This is a comment about managing data in Tcl. No code, just some thoughts for now... jcw
Tcl has arrays, and as of 8.5 dicts. Together, these let you manage tabular data. There are several ways to do this:
1) A list of lists (row-wise is the most common)
2) A list of dicts
3) An array of lists
4) An array of dicts
Can we do better, yet stay in the Tcl realm?
I think we could. The refinement we would need is a change in the way dicts are hashed. Instead of hashing across a list of interleaved keys and values, we need a hash which takes a key, and returns its position in the list. Then, instead of having each row carry its internal hash table, we could have one hash for all rows. After all, there is not necessarily a need to use different row orders across a table.
The required change to dicts would be that they do not lose their hash table when an lset is done on a non-key (i.e. odd) item in the list (or is that already the case? I have not checked it). Or if lset is not used: that when an unshared copy is made of a dict, they continue to share the hash table as long as no changes are made to the set of keys (again, have not examined dict's logic).
The other way to work around this issue and reduce memory use, is to store tabular data as an array of lists, and to manually manage the field-name-to-column-position mapping. Then access to row x field y would be:
puts [lindex $data(x) [dict get $fieldmap y]]
For comparison, the normal array-of-dict approach is:
puts [dict get $data(x) y]
The point of this all is to minimize memory usage with large numbers of rows or fields. Rows cannot be "less" than a Tcl list, but this way we could at least avoid the overhead of (shared) field names and the dict hash on each row.
Using arrays as the main store (and dicts or lists inside) also plays nice with Tequila, I expect.
NEM Interesting stuff. I was thinking about a similar thing just yesterday (looking at R and some of your Vlerq stuff). If I understand you correctly, the key idea here is to be able to set an element in a multiply-nested data structure without requiring that each level of data structure be of the same type?

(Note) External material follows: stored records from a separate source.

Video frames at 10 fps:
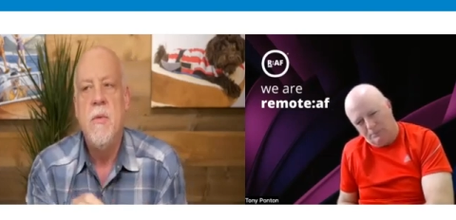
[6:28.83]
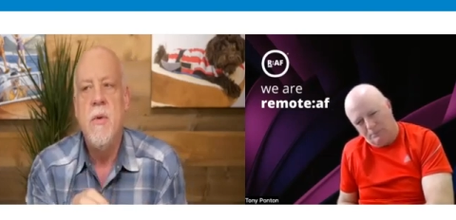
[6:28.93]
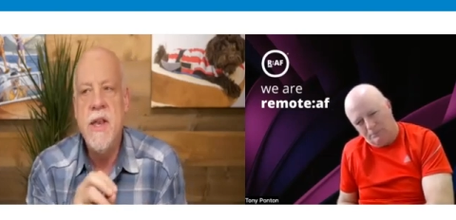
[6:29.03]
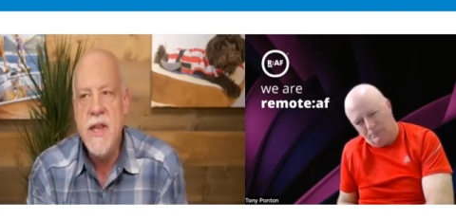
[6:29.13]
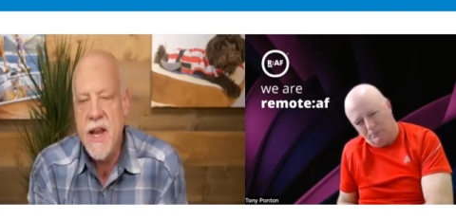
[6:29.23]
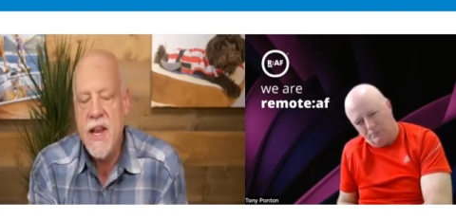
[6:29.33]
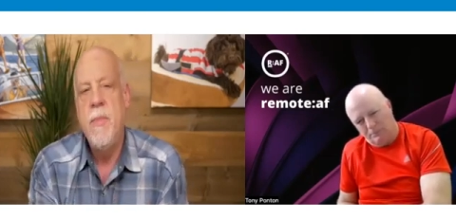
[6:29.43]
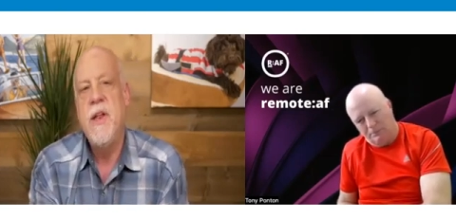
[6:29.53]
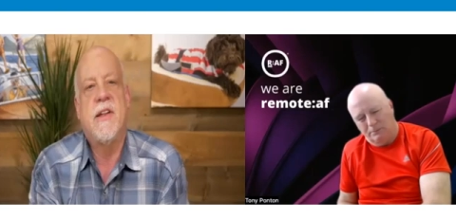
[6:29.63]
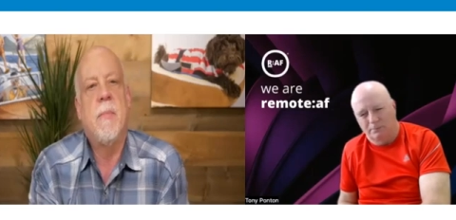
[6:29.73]
Speaker 1: it needed to
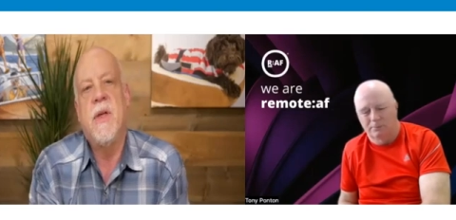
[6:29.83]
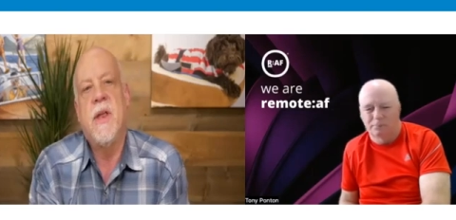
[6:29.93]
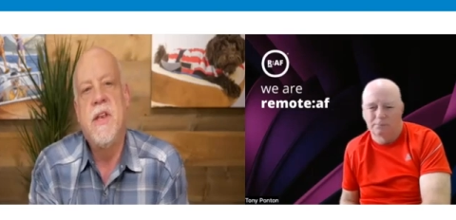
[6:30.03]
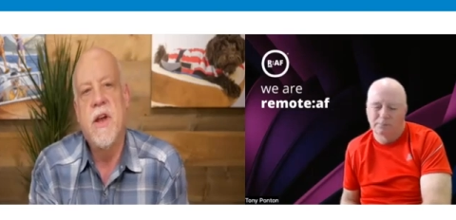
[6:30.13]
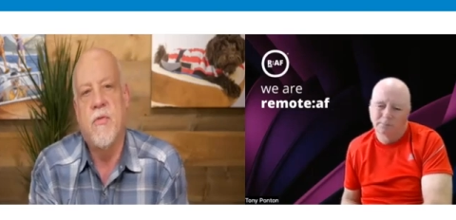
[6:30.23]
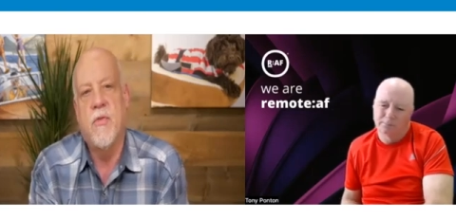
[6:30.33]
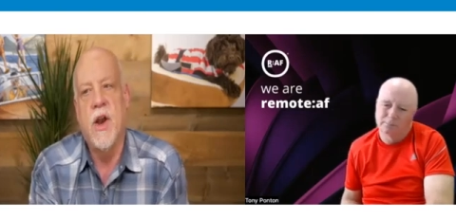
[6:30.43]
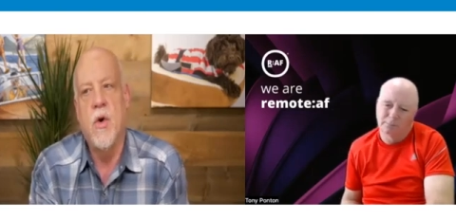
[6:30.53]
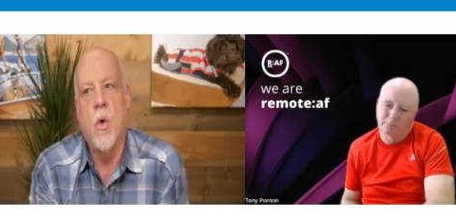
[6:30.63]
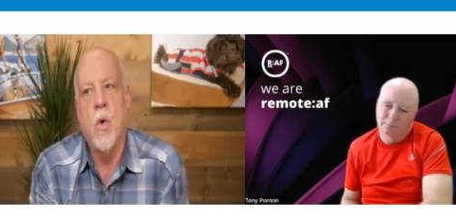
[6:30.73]
be something
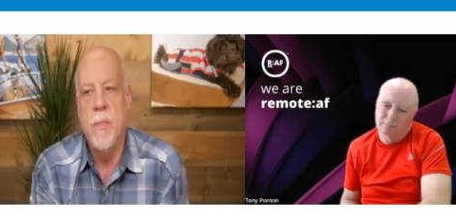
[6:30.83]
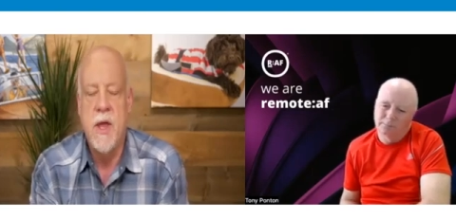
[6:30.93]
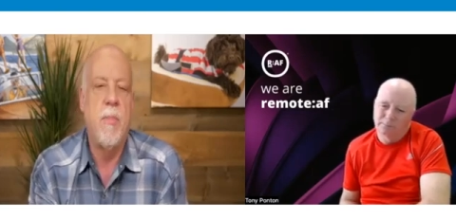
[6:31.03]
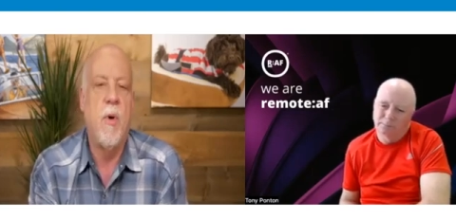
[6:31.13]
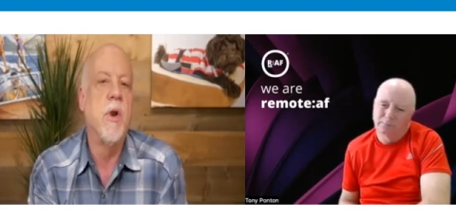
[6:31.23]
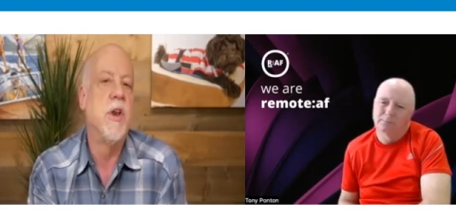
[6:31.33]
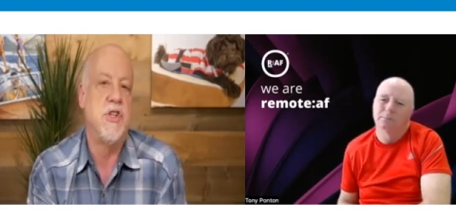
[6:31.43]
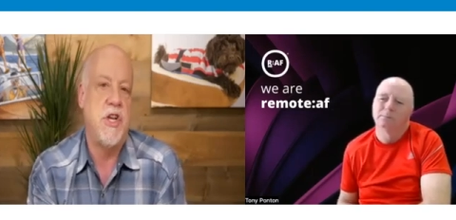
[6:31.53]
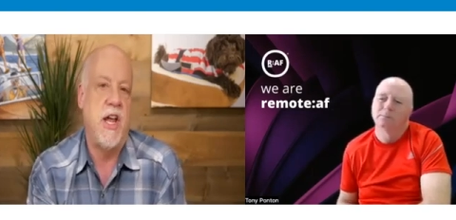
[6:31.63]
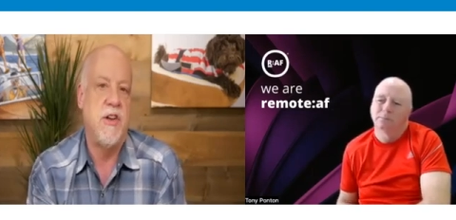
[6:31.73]
different or people wouldn't
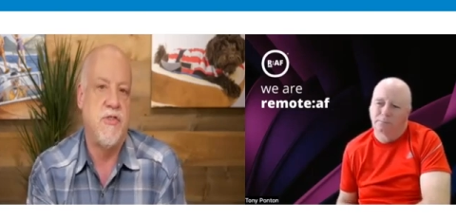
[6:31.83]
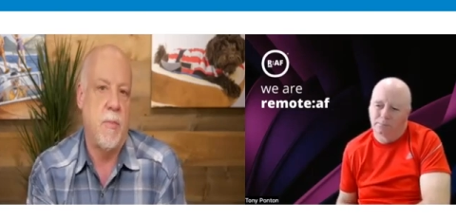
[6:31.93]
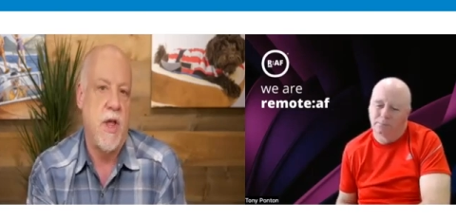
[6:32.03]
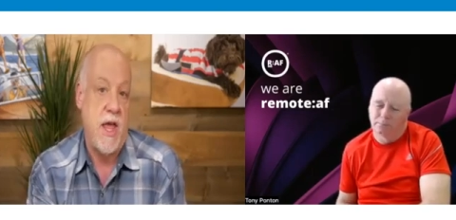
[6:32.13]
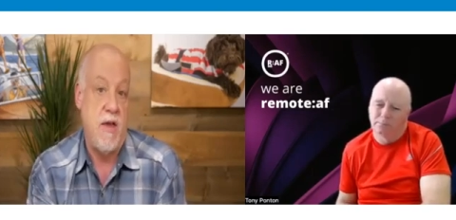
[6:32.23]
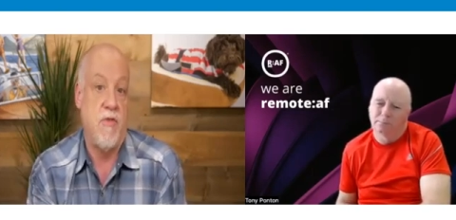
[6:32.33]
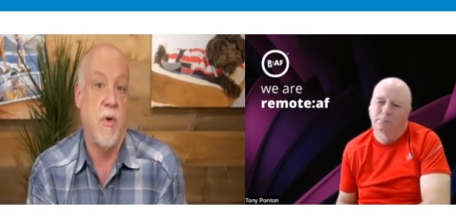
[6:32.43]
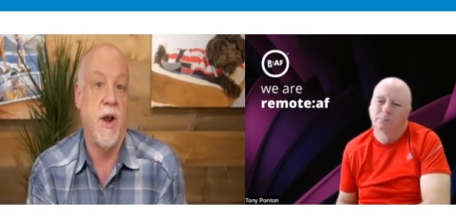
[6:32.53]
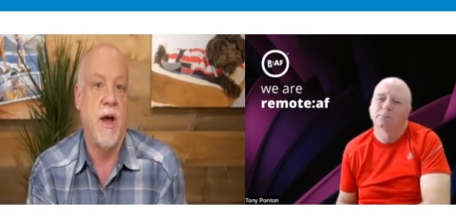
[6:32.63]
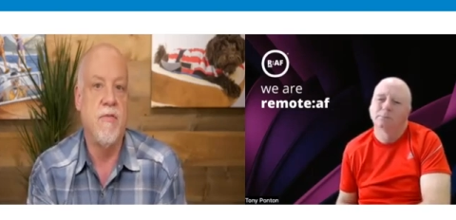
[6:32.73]
change their behavior
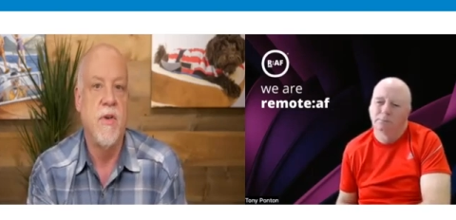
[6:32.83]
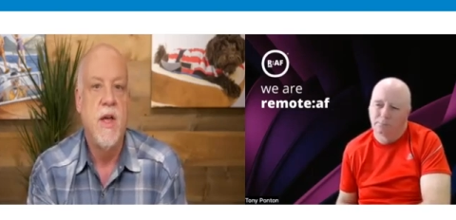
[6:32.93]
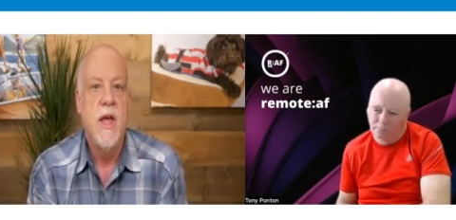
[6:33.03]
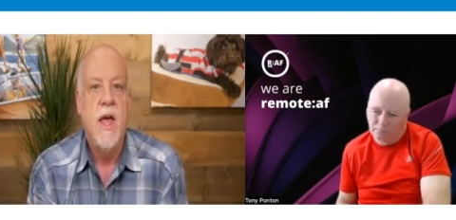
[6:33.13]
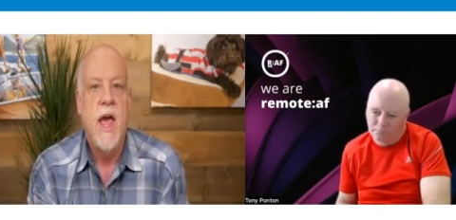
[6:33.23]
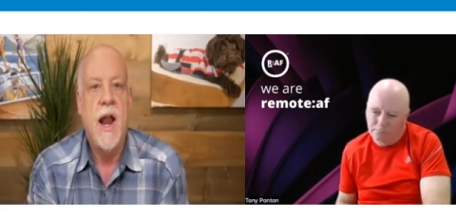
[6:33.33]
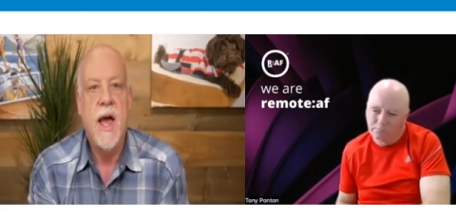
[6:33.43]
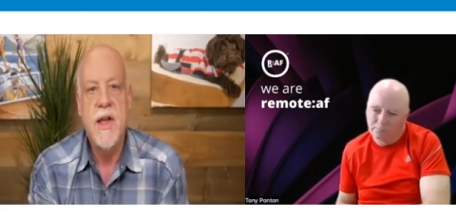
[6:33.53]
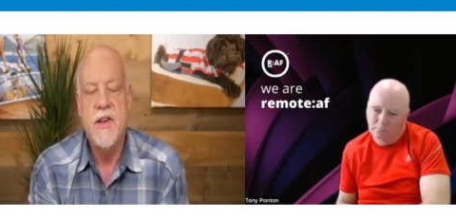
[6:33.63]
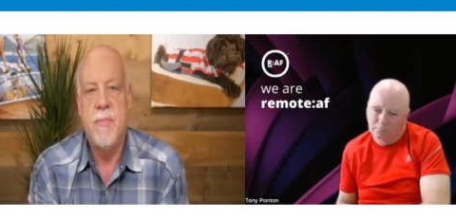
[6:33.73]
enough and i
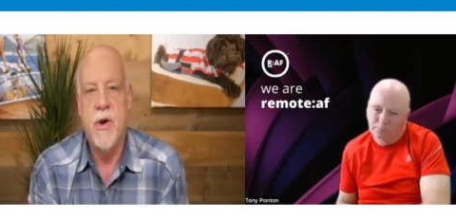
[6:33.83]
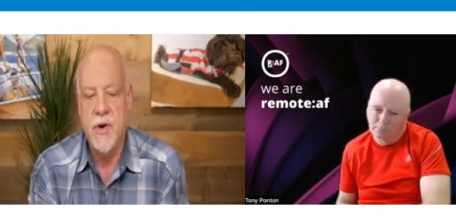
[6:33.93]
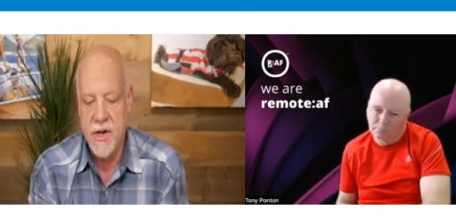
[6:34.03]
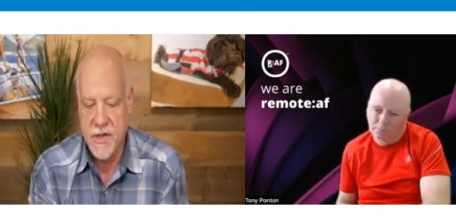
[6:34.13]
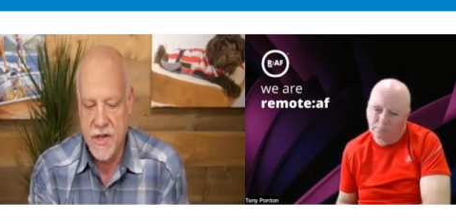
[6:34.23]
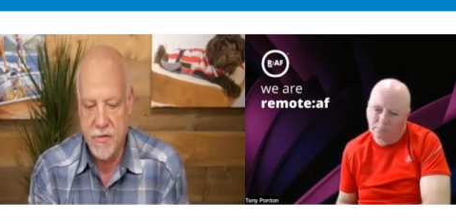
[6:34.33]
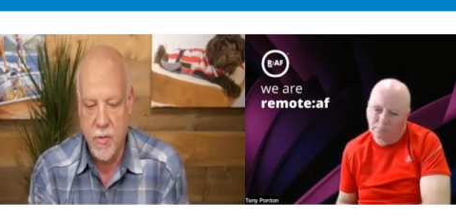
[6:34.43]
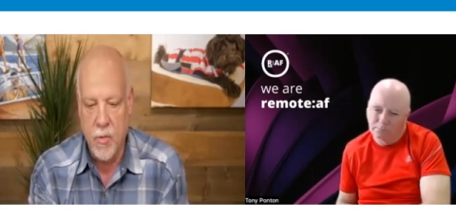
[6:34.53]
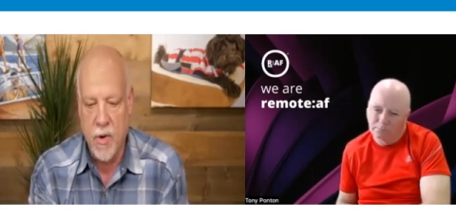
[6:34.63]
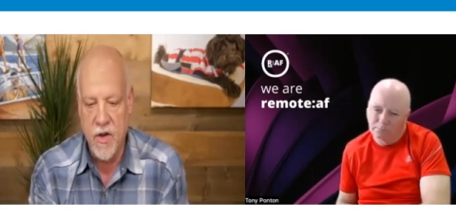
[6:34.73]
experienced this with one of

So, for instance you can have a dict of lists of dicts of... and some operation can query/set to arbitrary depth without causing shimmering? That would be useful, but generally goes against Tcl's (non-)typing. You could maybe do something with TOOT. Need to think more about this.
As an aside, is the following situation covered in your cases above:
Or perhaps I need some coffee to think about this more clearly.
DKF: Learning from the experience of metakit, I'd suggest:
5) A dict of lists
dict update data $columnName col { dict set data $columnName {} ;# Column refcount should now be 1 (i.e. efficient!) lset col $row $newValue } set col {} ;# Column refcount should now be 1 again
NEM: How do you handle missing data though?